In the same interview, Bregman says of de Blok: “He just trusts his employees and he doesn’t think he knows better how to do their job. He thinks they know better how to do it.” And it seems to work—the organisation has been voted Dutch Employer of the Year five times.
According to a KPMG case study, the nurses, “freed from excessive hierarchical rules”, have increased efficiency, reducing the hours of care per patient by 50 percent, while improving quality. Both patient and employee satisfaction levels have risen dramatically, and absenteeism is low.
Ultimately, it boils down to trust. de Blok trusts that his employees know how to do their job best, and gets rid of arbitrary management and inflexible systems.
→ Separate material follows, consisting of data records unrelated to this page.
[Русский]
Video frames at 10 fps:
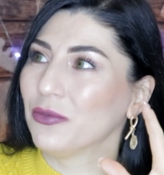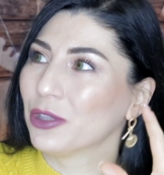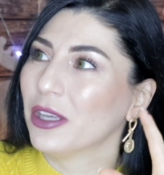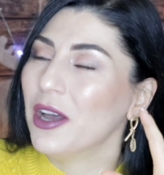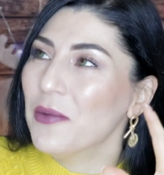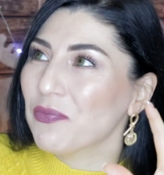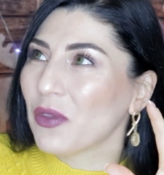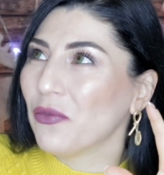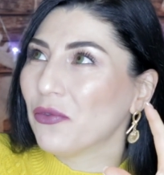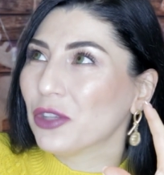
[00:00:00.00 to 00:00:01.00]
вот,
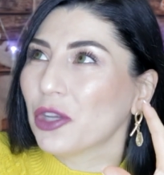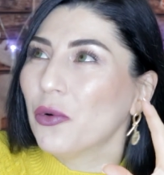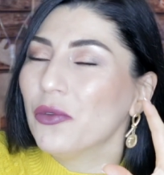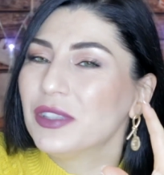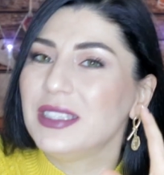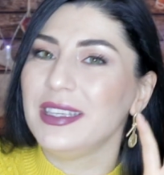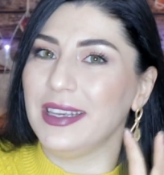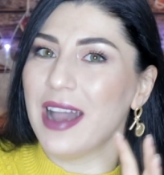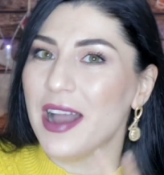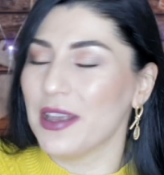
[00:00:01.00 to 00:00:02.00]
вот такое вот
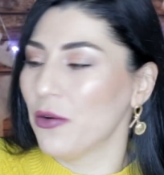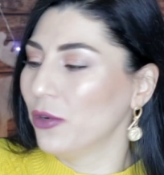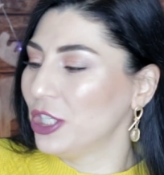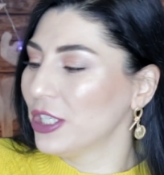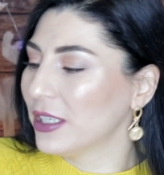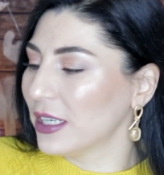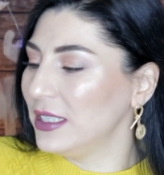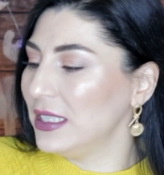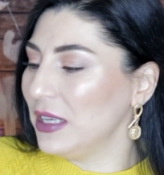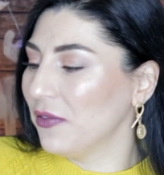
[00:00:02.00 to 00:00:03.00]
сияние, очень
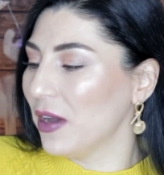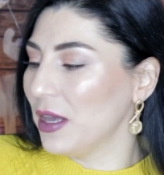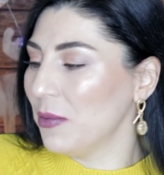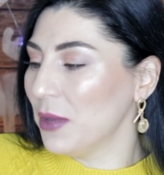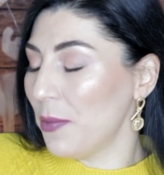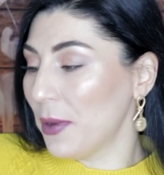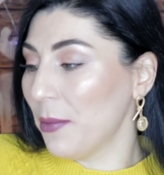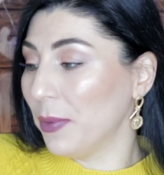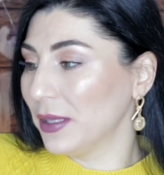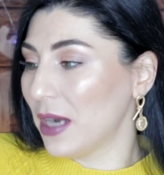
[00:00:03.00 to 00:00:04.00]
красивое, и мне
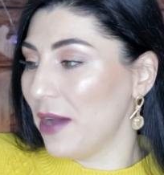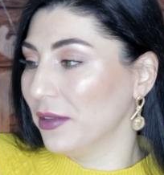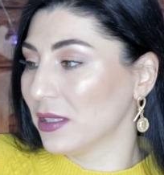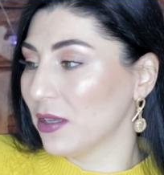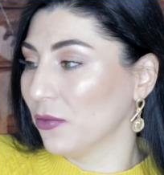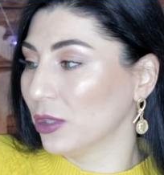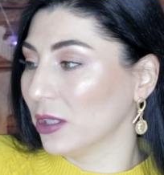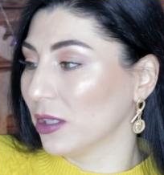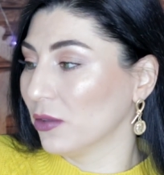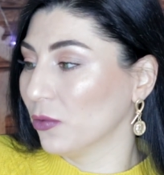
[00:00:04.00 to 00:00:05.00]
прям понравился вот вот
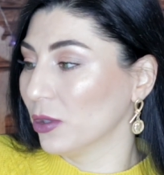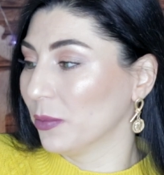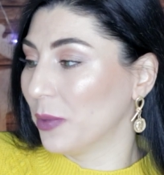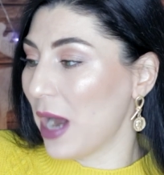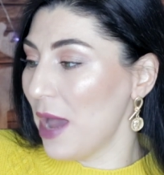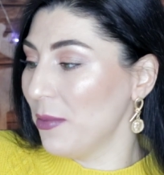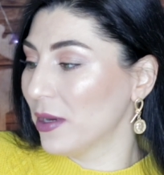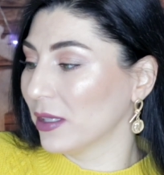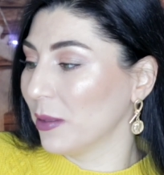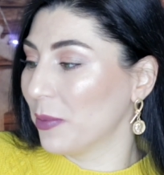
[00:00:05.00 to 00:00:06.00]
этот вот
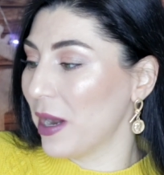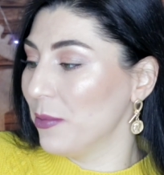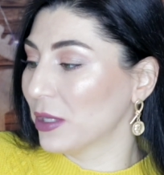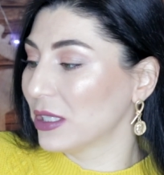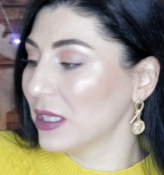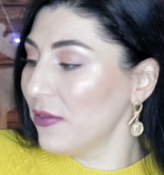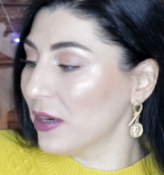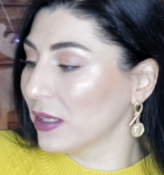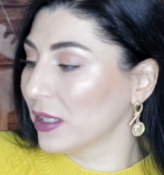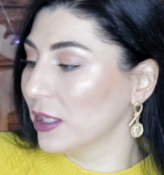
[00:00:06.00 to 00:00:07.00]
праймер, это праймер
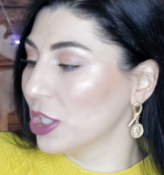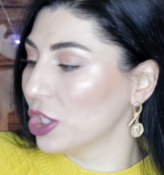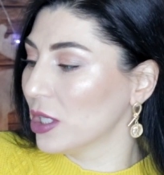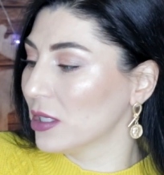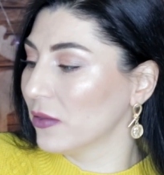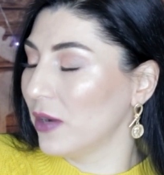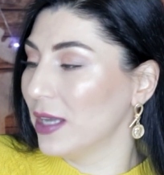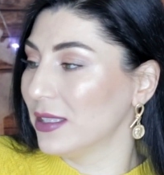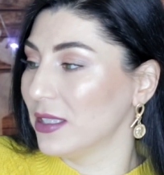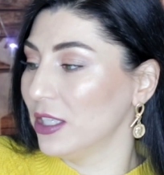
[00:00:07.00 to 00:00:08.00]
сыворотка даже
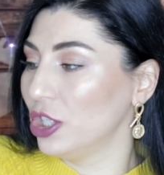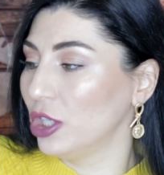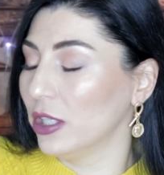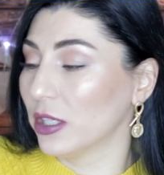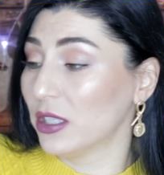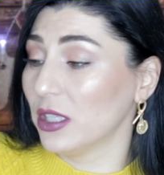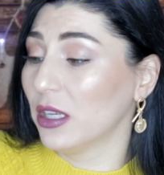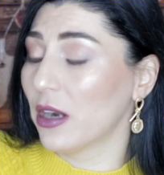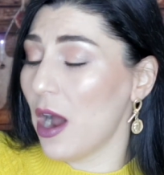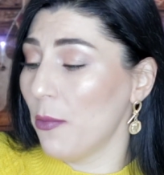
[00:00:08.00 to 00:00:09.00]
называется, здесь 14
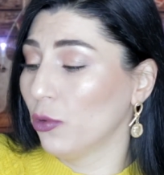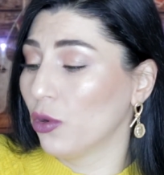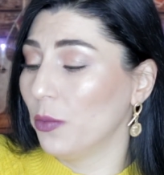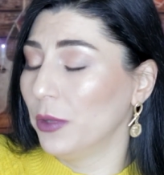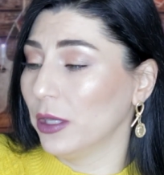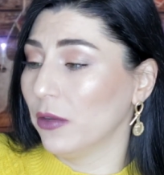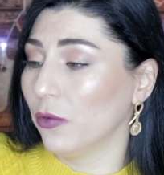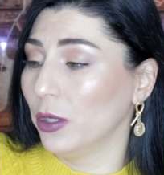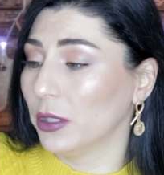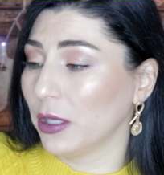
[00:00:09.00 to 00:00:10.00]
грамм, удобная
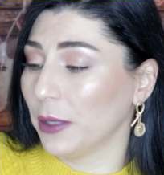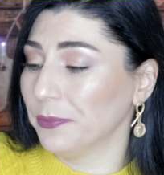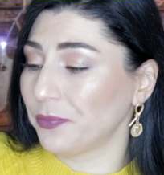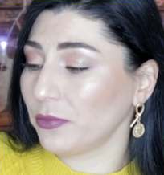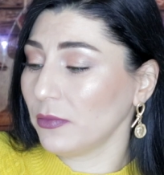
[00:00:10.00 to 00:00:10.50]
довольно-таки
The company’s motto is apt: ‘humanity before bureaucracy’.
Are you managing or are you leading?
Marie-Claire Ross, a coach who helps leaders and organisations improve trust in teams, posits that reducing micromanagement in the workplace comes down to two main factors: changing the mindset of the leader and teaching them how to delegate.
As a leader, there exists the polarity of taking the lead against the expectations to empower employees. On one hand, leaders should lead with expertise, experience and decision-making. On the other hand, leaders want to entrust their employees with authority. But empowerment is not giving employees the responsibility of doing the leader’s job, it is about setting them up to feel comfortable with that responsibility.
It’s an intentional, introspective process that might take time. But when leaders start to treat their employees like the competent adults they are, everyone wins.